Peter Corticelli (FDP)

Fangen wir beim Klimaschutz an. Ich bin davon überzeugt, dass Klimaschutz nicht nur notwendig ist, sondern auch davon, dass er machbar ist. Auch unsere Region ist mit chemischer Industrie und Anlagenbau vergleichsweise gut aufgestellt. Nur: wir dürfen diese Chancen nicht zerreden und durch einseitige Politik verbauen. Verbote sind Gift, ebenso einseitige Förderpolitik: wir werden auf dem Land auch noch in den nächsten 2 bis 30 Jahren Individualverkehr benötigen – und nicht jeder Verkehr lässt sich mit den teuren E-Autos bewältigen, die auch mit Strom versorgt werden müssen. Eine gut verzahnte Mobilitätsstrategie, die den Wandel auch für die Bürger verkraftbar gestaltet, erfordert mehr als Dieselverbot und zwei Buslinien mehr am Tag. Uns Deutschen kommt da oft unser Perfektionismus in die Quere: statt Dinge einfach mal auszuprobieren, machen wir eine Wissenschaft draus, sammeln Fördergelder ein, beauftragen zwei unabhängige Unternehmensberatungen mit einem Machbarkeitskonzept, einem Umsetzungskonzept und einem Vermarktungskonzept, stellen eine tolle Homepage online – und wundern uns, warum die Bürger das teure und zweifellos gut gemeinte Angebot nicht annehmen. Und hier spannt sich der Bogen zur „Öko-Modellregion Mühldorfer Land“. Bei dieser unzweifelhaft ehrenwerten Initiative gewinnt man als Bürger den Eindruck, dass hier zwar viel gearbeitet, aber wenig erreicht wurde.

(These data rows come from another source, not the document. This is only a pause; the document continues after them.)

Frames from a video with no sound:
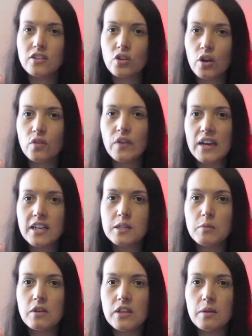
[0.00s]
Dark Phoenix
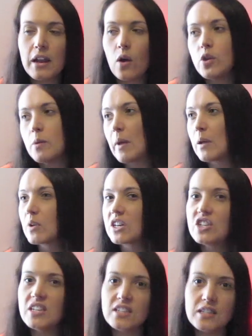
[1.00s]
movie, they were like, oh, you might want
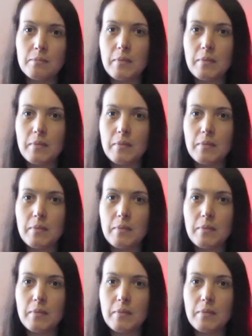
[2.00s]
to change the,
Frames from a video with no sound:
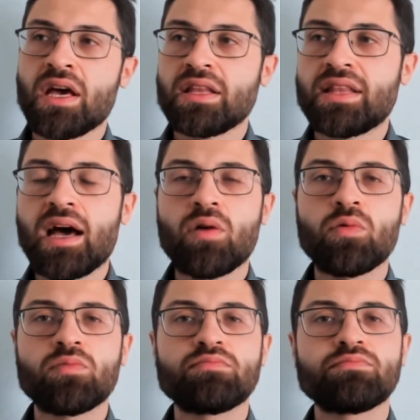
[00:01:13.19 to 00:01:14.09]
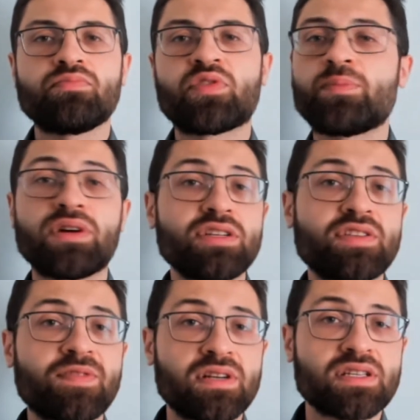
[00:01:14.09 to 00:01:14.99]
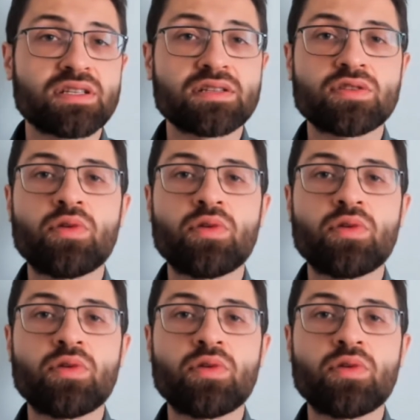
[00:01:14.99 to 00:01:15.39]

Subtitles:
Now, for birds, for instance,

Das ist schade, denn gerade Konzepte wie Subsidiarität, regionale Wirtschaftskreisläufe und Eigenverantwortung bringen meine liberale Seele zum Strahlen. Ein Teil des Problems könnte in der Beschränkung auf „Bio“ und „Öko“ liegen: regionale Wertschöpfung ist auch dann klimaschonend, wenn konventionelle Erzeuger ihre Produkte direkt vermarkten können.